[Saved data entries]
=== Begin Enclosure ===

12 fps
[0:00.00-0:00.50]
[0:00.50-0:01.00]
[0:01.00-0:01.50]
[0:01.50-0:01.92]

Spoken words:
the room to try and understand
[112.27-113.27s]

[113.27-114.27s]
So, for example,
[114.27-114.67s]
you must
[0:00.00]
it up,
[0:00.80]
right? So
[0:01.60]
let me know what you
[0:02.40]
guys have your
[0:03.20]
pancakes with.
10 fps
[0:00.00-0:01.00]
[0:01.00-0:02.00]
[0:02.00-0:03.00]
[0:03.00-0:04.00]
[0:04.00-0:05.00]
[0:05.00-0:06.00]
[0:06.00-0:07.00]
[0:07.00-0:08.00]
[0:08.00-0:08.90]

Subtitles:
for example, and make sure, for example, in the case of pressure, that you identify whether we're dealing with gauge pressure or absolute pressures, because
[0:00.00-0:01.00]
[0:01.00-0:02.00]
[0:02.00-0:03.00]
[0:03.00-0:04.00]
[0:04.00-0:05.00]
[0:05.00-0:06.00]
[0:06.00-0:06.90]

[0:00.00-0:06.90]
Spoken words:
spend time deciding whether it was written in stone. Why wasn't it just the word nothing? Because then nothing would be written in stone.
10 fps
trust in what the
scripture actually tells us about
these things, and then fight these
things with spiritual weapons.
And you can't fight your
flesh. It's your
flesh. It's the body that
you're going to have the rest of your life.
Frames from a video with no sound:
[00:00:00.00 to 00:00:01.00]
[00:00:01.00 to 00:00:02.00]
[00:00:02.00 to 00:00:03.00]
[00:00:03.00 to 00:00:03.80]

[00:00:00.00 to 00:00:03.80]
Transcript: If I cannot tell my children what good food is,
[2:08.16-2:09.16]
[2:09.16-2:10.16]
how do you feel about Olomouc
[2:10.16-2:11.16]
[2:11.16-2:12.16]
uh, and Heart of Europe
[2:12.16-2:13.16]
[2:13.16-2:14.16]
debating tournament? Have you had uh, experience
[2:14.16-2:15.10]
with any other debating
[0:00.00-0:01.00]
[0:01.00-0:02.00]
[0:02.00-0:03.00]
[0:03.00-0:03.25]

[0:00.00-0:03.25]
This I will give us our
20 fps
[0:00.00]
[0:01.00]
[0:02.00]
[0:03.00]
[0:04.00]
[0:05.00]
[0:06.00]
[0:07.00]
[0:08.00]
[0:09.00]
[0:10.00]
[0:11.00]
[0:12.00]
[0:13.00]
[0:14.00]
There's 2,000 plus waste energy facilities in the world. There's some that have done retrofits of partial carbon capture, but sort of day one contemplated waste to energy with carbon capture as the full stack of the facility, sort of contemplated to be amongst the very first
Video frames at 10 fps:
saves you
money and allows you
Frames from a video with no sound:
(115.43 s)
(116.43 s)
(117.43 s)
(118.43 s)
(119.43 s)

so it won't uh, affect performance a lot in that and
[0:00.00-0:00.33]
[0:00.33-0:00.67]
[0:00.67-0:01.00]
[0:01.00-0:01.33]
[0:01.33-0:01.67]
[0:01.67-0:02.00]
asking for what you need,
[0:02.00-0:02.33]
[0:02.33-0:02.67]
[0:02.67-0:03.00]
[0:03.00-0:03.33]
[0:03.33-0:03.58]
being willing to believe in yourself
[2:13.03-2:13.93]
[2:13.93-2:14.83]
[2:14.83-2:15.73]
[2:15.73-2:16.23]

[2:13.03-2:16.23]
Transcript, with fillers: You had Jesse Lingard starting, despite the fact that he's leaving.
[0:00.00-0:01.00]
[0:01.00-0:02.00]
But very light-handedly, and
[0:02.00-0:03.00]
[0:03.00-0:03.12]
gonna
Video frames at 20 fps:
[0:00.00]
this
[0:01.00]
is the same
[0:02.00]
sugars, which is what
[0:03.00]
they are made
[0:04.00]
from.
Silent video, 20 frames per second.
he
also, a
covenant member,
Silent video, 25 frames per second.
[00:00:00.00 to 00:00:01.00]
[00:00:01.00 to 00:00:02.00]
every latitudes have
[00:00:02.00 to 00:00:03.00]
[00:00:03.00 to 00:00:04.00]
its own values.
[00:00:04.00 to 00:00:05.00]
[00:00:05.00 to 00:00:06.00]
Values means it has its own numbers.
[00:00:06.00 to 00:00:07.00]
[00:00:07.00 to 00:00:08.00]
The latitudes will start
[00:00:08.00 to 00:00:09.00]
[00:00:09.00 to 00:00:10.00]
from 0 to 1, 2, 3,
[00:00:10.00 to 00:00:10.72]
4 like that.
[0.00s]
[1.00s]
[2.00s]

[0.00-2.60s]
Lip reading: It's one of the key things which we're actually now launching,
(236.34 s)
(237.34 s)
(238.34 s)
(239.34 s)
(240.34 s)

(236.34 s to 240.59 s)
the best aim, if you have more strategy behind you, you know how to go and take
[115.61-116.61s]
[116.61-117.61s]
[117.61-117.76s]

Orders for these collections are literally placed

=== End Enclosure ===

◆ PROBLEM TO SOLVE ◆
Copy out the records once more, exactly as they are written.

◆ TASK SOLUTION ◆
12 fps
[0:00.00-0:00.50]
[0:00.50-0:01.00]
[0:01.00-0:01.50]
[0:01.50-0:01.92]

Spoken words:
the room to try and understand
[112.27-113.27s]

[113.27-114.27s]
So, for example,
[114.27-114.67s]
you must
[0:00.00]
it up,
[0:00.80]
right? So
[0:01.60]
let me know what you
[0:02.40]
guys have your
[0:03.20]
pancakes with.
10 fps
[0:00.00-0:01.00]
[0:01.00-0:02.00]
[0:02.00-0:03.00]
[0:03.00-0:04.00]
[0:04.00-0:05.00]
[0:05.00-0:06.00]
[0:06.00-0:07.00]
[0:07.00-0:08.00]
[0:08.00-0:08.90]

Subtitles:
for example, and make sure, for example, in the case of pressure, that you identify whether we're dealing with gauge pressure or absolute pressures, because
[0:00.00-0:01.00]
[0:01.00-0:02.00]
[0:02.00-0:03.00]
[0:03.00-0:04.00]
[0:04.00-0:05.00]
[0:05.00-0:06.00]
[0:06.00-0:06.90]

[0:00.00-0:06.90]
Spoken words:
spend time deciding whether it was written in stone. Why wasn't it just the word nothing? Because then nothing would be written in stone.
10 fps
trust in what the
scripture actually tells us about
these things, and then fight these
things with spiritual weapons.
And you can't fight your
flesh. It's your
flesh. It's the body that
you're going to have the rest of your life.
Frames from a video with no sound:
[00:00:00.00 to 00:00:01.00]
[00:00:01.00 to 00:00:02.00]
[00:00:02.00 to 00:00:03.00]
[00:00:03.00 to 00:00:03.80]

[00:00:00.00 to 00:00:03.80]
Transcript: If I cannot tell my children what good food is,
[2:08.16-2:09.16]
[2:09.16-2:10.16]
how do you feel about Olomouc
[2:10.16-2:11.16]
[2:11.16-2:12.16]
uh, and Heart of Europe
[2:12.16-2:13.16]
[2:13.16-2:14.16]
debating tournament? Have you had uh, experience
[2:14.16-2:15.10]
with any other debating
[0:00.00-0:01.00]
[0:01.00-0:02.00]
[0:02.00-0:03.00]
[0:03.00-0:03.25]

[0:00.00-0:03.25]
This I will give us our
20 fps
[0:00.00]
[0:01.00]
[0:02.00]
[0:03.00]
[0:04.00]
[0:05.00]
[0:06.00]
[0:07.00]
[0:08.00]
[0:09.00]
[0:10.00]
[0:11.00]
[0:12.00]
[0:13.00]
[0:14.00]
There's 2,000 plus waste energy facilities in the world. There's some that have done retrofits of partial carbon capture, but sort of day one contemplated waste to energy with carbon capture as the full stack of the facility, sort of contemplated to be amongst the very first
Video frames at 10 fps:
saves you
money and allows you
Frames from a video with no sound:
(115.43 s)
(116.43 s)
(117.43 s)
(118.43 s)
(119.43 s)

so it won't uh, affect performance a lot in that and
[0:00.00-0:00.33]
[0:00.33-0:00.67]
[0:00.67-0:01.00]
[0:01.00-0:01.33]
[0:01.33-0:01.67]
[0:01.67-0:02.00]
asking for what you need,
[0:02.00-0:02.33]
[0:02.33-0:02.67]
[0:02.67-0:03.00]
[0:03.00-0:03.33]
[0:03.33-0:03.58]
being willing to believe in yourself
[2:13.03-2:13.93]
[2:13.93-2:14.83]
[2:14.83-2:15.73]
[2:15.73-2:16.23]

[2:13.03-2:16.23]
Transcript, with fillers: You had Jesse Lingard starting, despite the fact that he's leaving.
[0:00.00-0:01.00]
[0:01.00-0:02.00]
But very light-handedly, and
[0:02.00-0:03.00]
[0:03.00-0:03.12]
gonna
Video frames at 20 fps:
[0:00.00]
this
[0:01.00]
is the same
[0:02.00]
sugars, which is what
[0:03.00]
they are made
[0:04.00]
from.
Silent video, 20 frames per second.
he
also, a
covenant member,
Silent video, 25 frames per second.
[00:00:00.00 to 00:00:01.00]
[00:00:01.00 to 00:00:02.00]
every latitudes have
[00:00:02.00 to 00:00:03.00]
[00:00:03.00 to 00:00:04.00]
its own values.
[00:00:04.00 to 00:00:05.00]
[00:00:05.00 to 00:00:06.00]
Values means it has its own numbers.
[00:00:06.00 to 00:00:07.00]
[00:00:07.00 to 00:00:08.00]
The latitudes will start
[00:00:08.00 to 00:00:09.00]
[00:00:09.00 to 00:00:10.00]
from 0 to 1, 2, 3,
[00:00:10.00 to 00:00:10.72]
4 like that.
[0.00s]
[1.00s]
[2.00s]

[0.00-2.60s]
Lip reading: It's one of the key things which we're actually now launching,
(236.34 s)
(237.34 s)
(238.34 s)
(239.34 s)
(240.34 s)

(236.34 s to 240.59 s)
the best aim, if you have more strategy behind you, you know how to go and take
[115.61-116.61s]
[116.61-117.61s]
[117.61-117.76s]

Orders for these collections are literally placed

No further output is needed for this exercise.